Es la primera pedalada del año de una carrera que mantiene vivo al pueblo como comunidad, como núcleo sufriente. La dan los quintos la víspera de Reyes. La fiesta anima el ambiente. Y lo calienta. La hoguera que se enciende pasadas las doce de la noche está preñada de simbolismo. Es quemar todo los viejo, lo que no sirve, lo malo, lo negativo. Volvió a repetirse este año. Con más leña que nunca, un muelo de encinas enroscadas y mil cosas más, algunas innombrables, que permaneció ardiendo más de doce horas, a pesar del frío y del agua de la mañana.

Joel, Héctor, Álvaro, Marcos, Raúl, Elena y Vanessa son los quintos de este año. Tienen por delante varias funciones.
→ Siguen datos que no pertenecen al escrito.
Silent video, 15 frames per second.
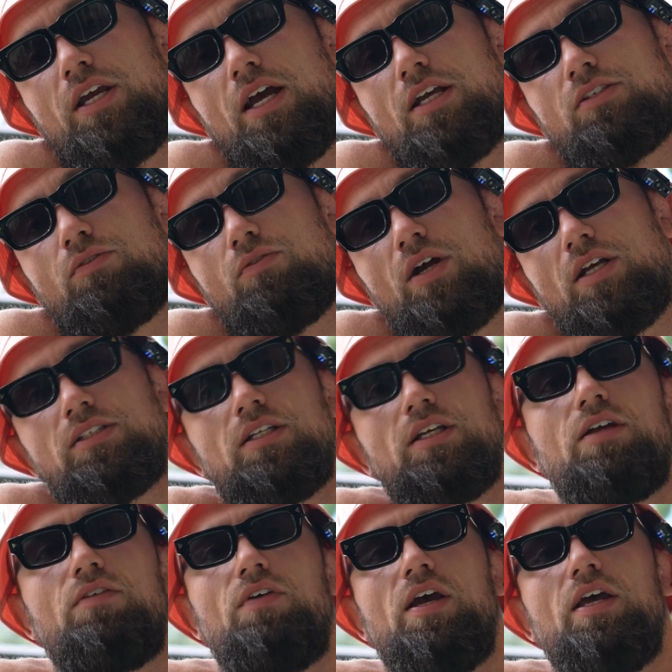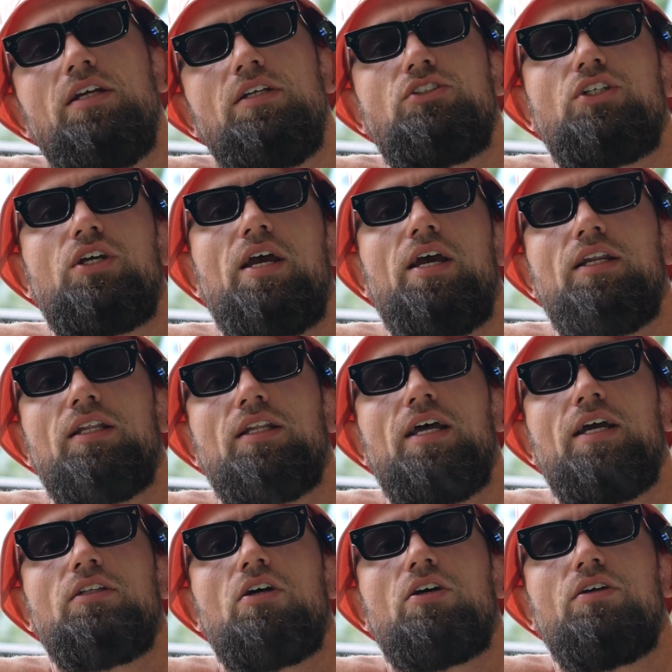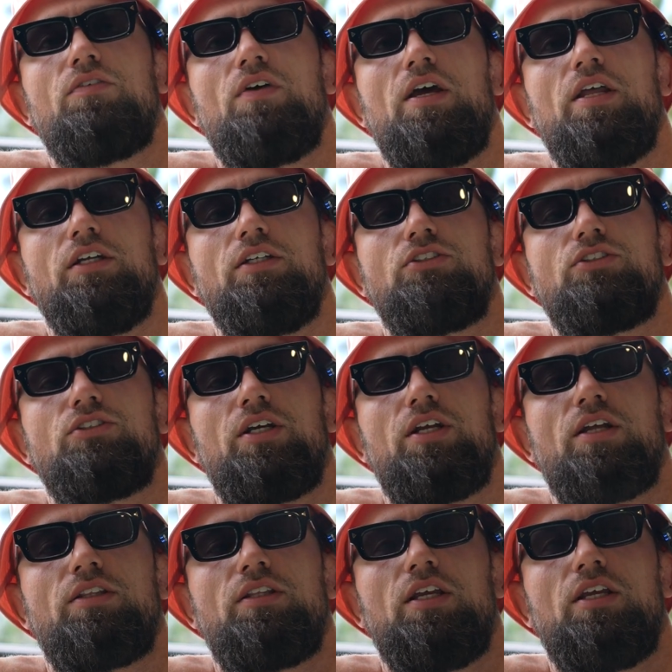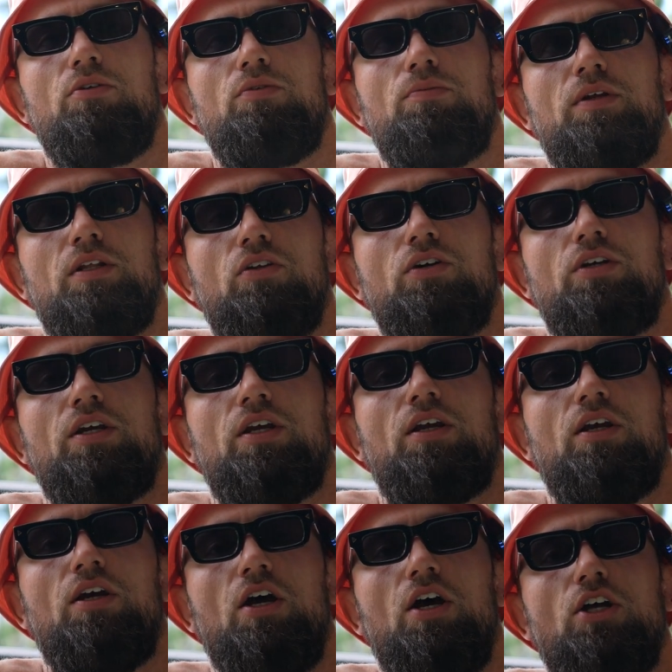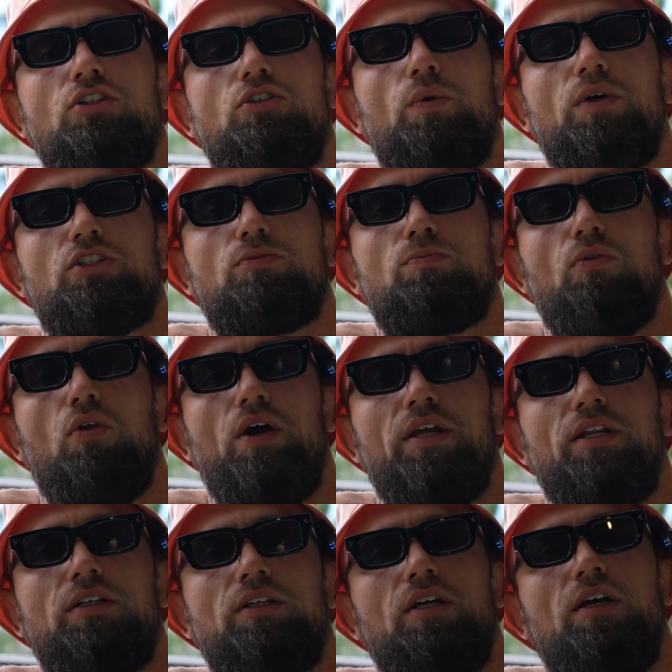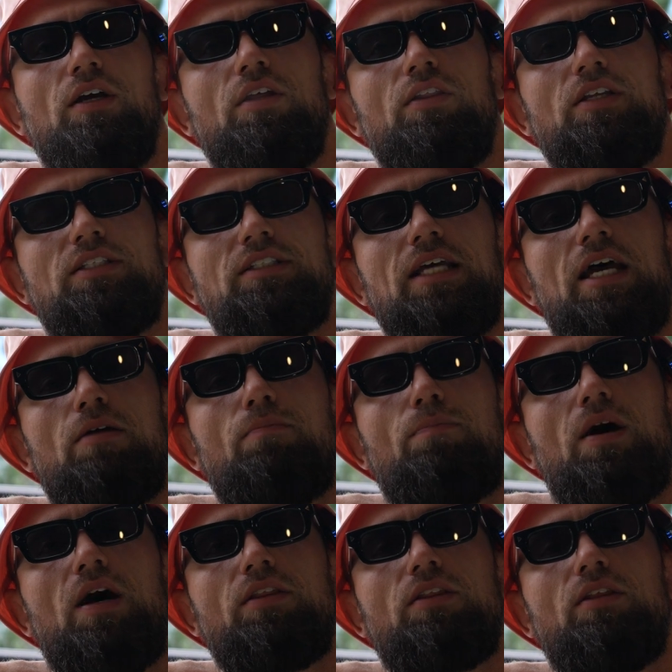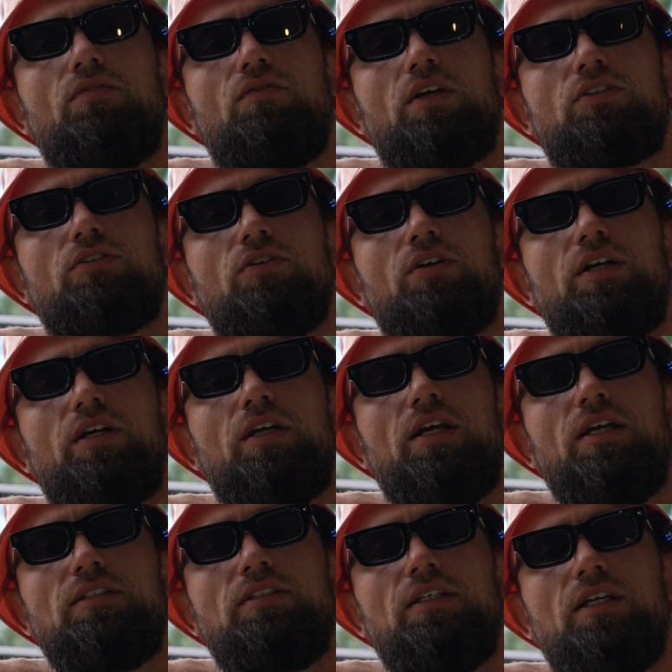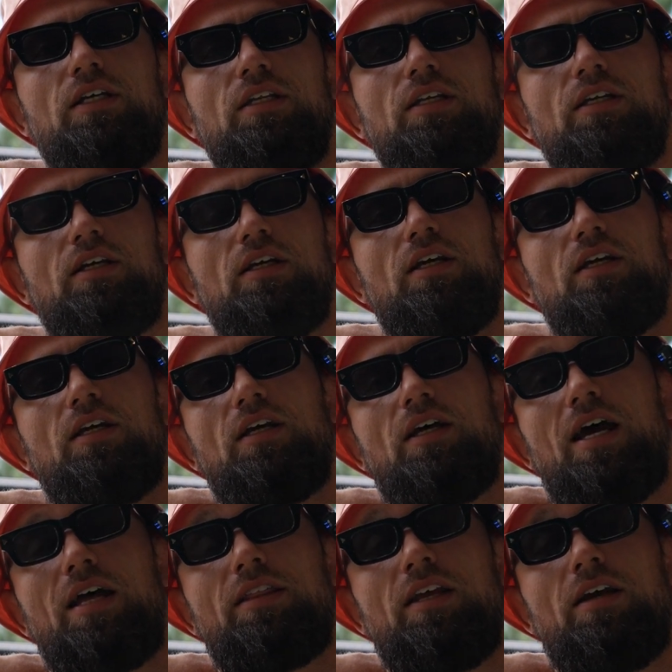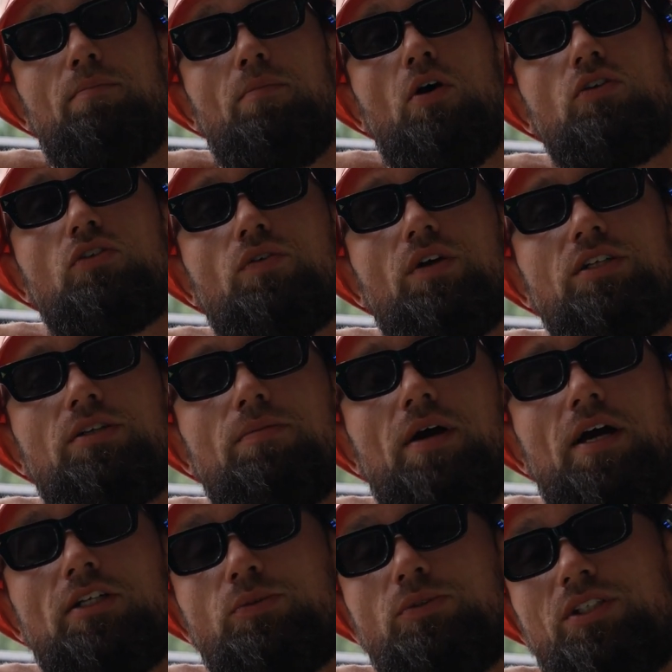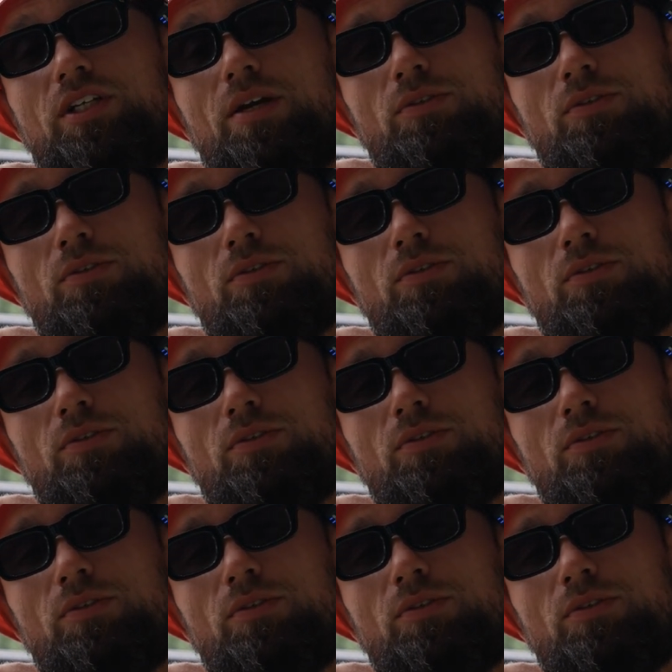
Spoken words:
has a wrestling advantage and a leg lock advantage, and I think he would be looking to exploit the same path to victory he did at their most recent match, which again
La más importante es, sin duda, la fiesta del Zangarrón, con la que cerrarán el mandato.

Aparte de la hoguera y el chocolate que sirvió para amenizarla, hubo baile hasta la madrugada, actividad que se repitió por la noche. El pueblo volvió a bullir como solo lo hace en fechas señaladas y a recordar que mientras hay vida hay esperanza.
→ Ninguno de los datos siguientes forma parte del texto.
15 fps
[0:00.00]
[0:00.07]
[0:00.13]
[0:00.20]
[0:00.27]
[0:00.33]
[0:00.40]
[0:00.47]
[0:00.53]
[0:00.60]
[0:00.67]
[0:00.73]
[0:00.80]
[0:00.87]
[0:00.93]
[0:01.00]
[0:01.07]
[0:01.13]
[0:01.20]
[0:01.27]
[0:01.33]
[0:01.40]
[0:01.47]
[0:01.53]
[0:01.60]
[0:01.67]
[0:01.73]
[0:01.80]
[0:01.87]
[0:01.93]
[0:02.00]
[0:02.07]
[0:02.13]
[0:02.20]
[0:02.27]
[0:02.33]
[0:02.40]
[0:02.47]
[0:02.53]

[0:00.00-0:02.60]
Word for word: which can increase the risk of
Las fiestas de quintos sirven para unir a toda la colectividad. Las familias hacen piña y las horas pasadas en grupo suelen llenar después muchos días de recuerdos. De hecho, antes, la historia de la quintada se contaba en mil y una reuniones. No había tantas interrupciones ni tantas experiencias como ahora. Lo que se hacía, sobre todo cuando uno era protagonista, quedaba más grabado y no tenía fin.

Otra vez más las madres -siempre ellas- prepararon un chocolate que sirvió para endulzar y suavizar el frío -ahora sí ya invernal- de la noche de Reyes.

Las costumbres rurales son el cordón umbilical que une generaciones. Solo por eso habría que mantenerlas. Pero es que, además, ponen marco a la alegría natural. No todo van a ser redes sociales.